EU slaps Google with record $2.7 billion fine
LONDON– European Union regulators slapped Google with a record €2.4 billion ($2.7 billion) antitrust fine on Tuesday, the latest broadside fired at big American tech companies doing business in the region.
The European Commission found that the U.S. tech giant denied “consumers a genuine choice” by using its search engine to unfairly steer them to its own shopping platform.
Regulators said that Google must change its behavior within 90 days or face additional penalties.
“What Google has done is illegal under EU antitrust rules,” said Margrethe Vestager, the bloc’s top antitrust official. “It denied other companies the chance to compete on the merits and to innovate. And most importantly, it denied European consumers a genuine choice of services and the full benefits of innovation.”
Google said in a statement that it tries to show ads in ways that are helpful for buyers and sellers.
“We respectfully disagree with the conclusions announced today,” a Google spokesperson said. “We will review the Commission’s decision in detail as we consider an appeal, and we look forward to continuing to make our case.”

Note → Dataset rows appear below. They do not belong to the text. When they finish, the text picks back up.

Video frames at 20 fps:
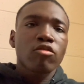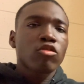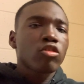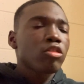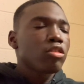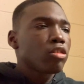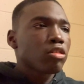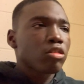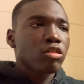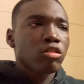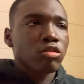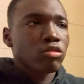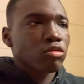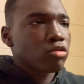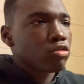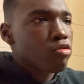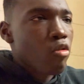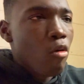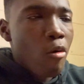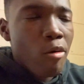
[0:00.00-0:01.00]
See, look, hold on,
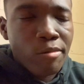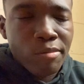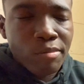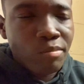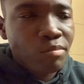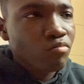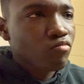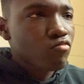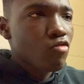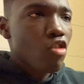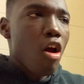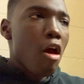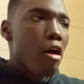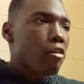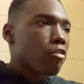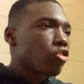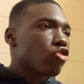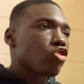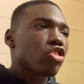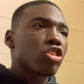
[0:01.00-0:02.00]
hold on, hold on.
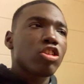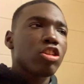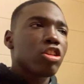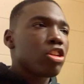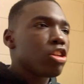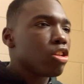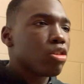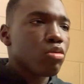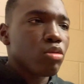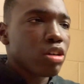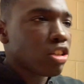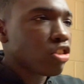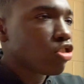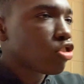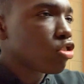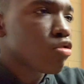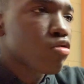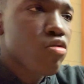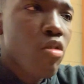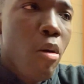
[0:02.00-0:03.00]
Oh, it's in it anyway,
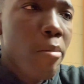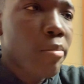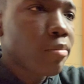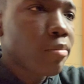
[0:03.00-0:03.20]
so.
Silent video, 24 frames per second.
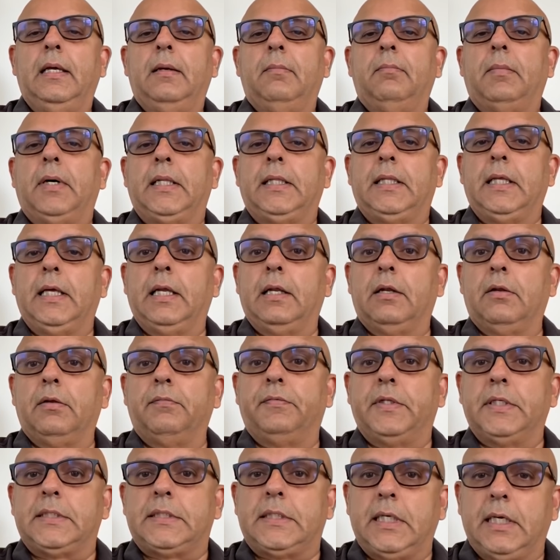by the end of
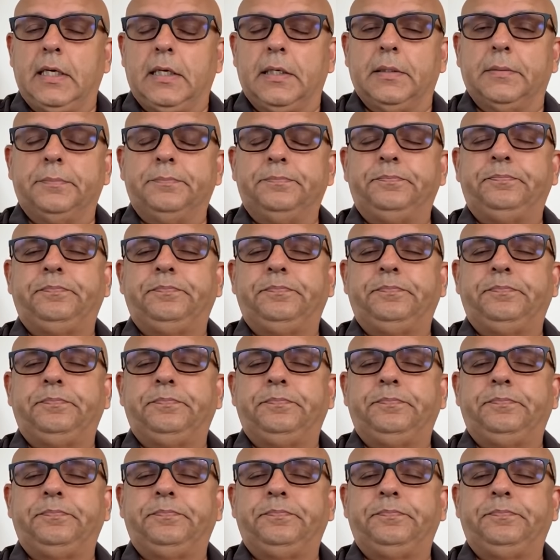this year.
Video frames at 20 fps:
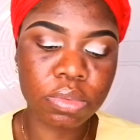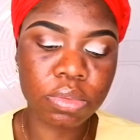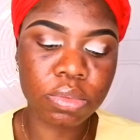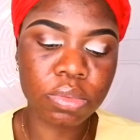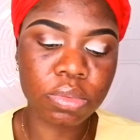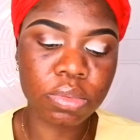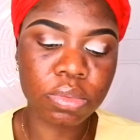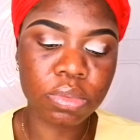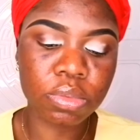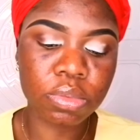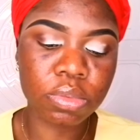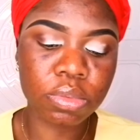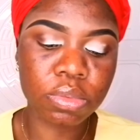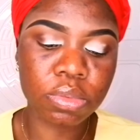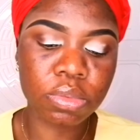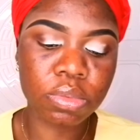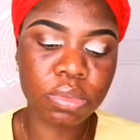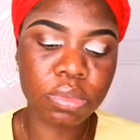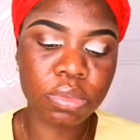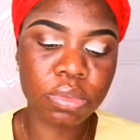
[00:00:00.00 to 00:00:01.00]

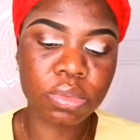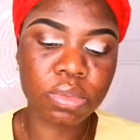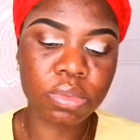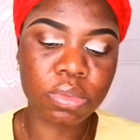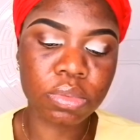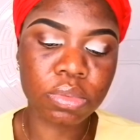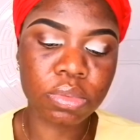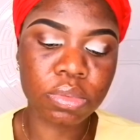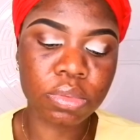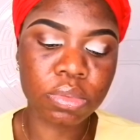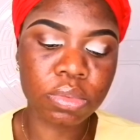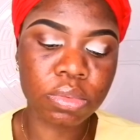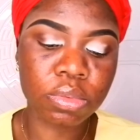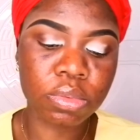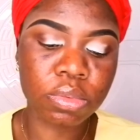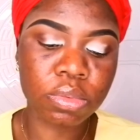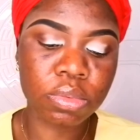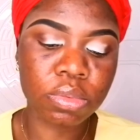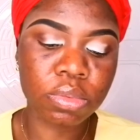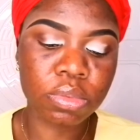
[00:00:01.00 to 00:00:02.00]

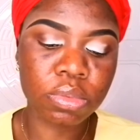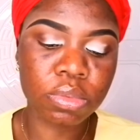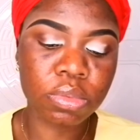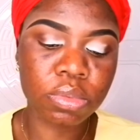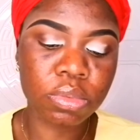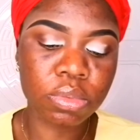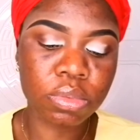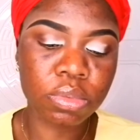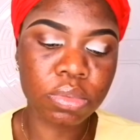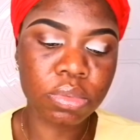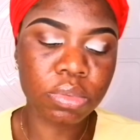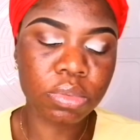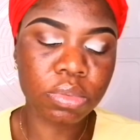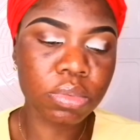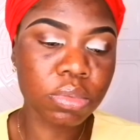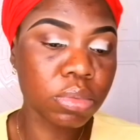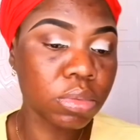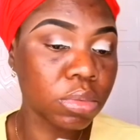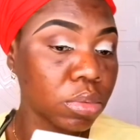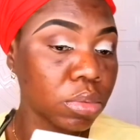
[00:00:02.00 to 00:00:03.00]

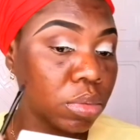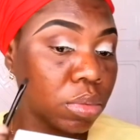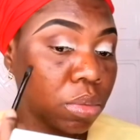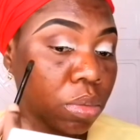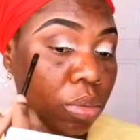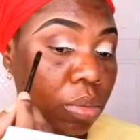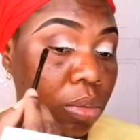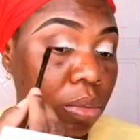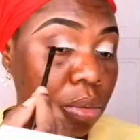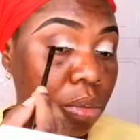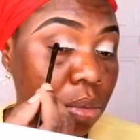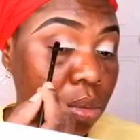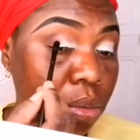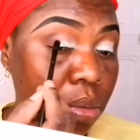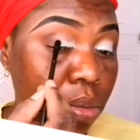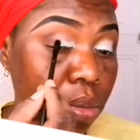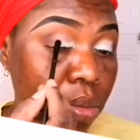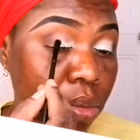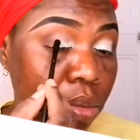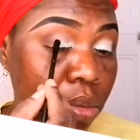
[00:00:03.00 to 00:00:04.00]

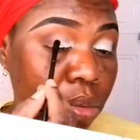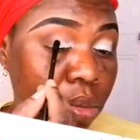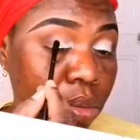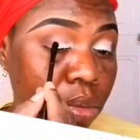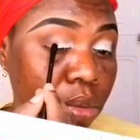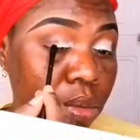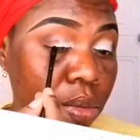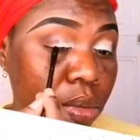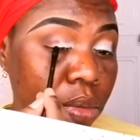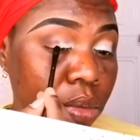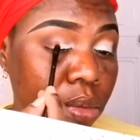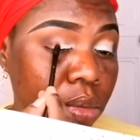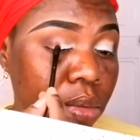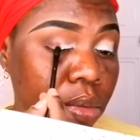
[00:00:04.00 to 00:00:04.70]
Nothing is said.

The Commission said that Google acted illegally by giving priority placement in search results to its own shopping service, while relegating results from rivals to areas where potential buyers were much less likely to click.
It could have fined Google as much as 10% of its annual sales, or roughly $9 billion.
The $2.7 billion fine represents just over 2.5% of Google’s revenue last year and Alphabet, Google’s owner, had $92.4 billion in cash as of end of March.
Vestager said Google’s competitors could claim compensation in national courts within the EU. She said hundreds of companies, including some based in the U.S., complained about the way Google displayed its shopping service.
Shares in Alphabet dropped by 1.2% in premarket trading.
Tuesday’s fine dwarfs the previous EU record antitrust penalty of €1.06 billion ($1.2 billion) imposed on Intel in 2009. Intel has been fighting to overturn that decision ever since.
Google’s regulatory headache in Europe doesn’t end with the online shopping case, which dates back to 2010.
The EU has also accused the Silicon Valley titan of abusing its market position by imposing restrictions on Android device manufacturers and mobile network operators.
It is also investigating the company’s ad placing service, AdSense.
American firms have come under increased scrutiny in Europe on issues related to tax and competition.
Apple is fighting a European demand that it repay €13 billion ($14.7 billion) in back taxes to the Irish government.
Facebook was fined by antitrust regulators in May for misleading officials over its takeover of messaging service WhatsApp. The same month, Amazon agreed to change its distribution agreements with e-book publishers to address antitrust concerns raised by the Commission.
And in early June, antitrust officials launched investigations into claims that Nike may have broken EU laws by restricting how traders can sell licensed merchandise. Comcast’s Universal Studios is being investigated on the same grounds.
Vestager rejected any suggestion of anti-American bias, telling reporters on Tuesday that an analysis of investigations her department has launched found that U.S. companies were not being disproportionately targeted.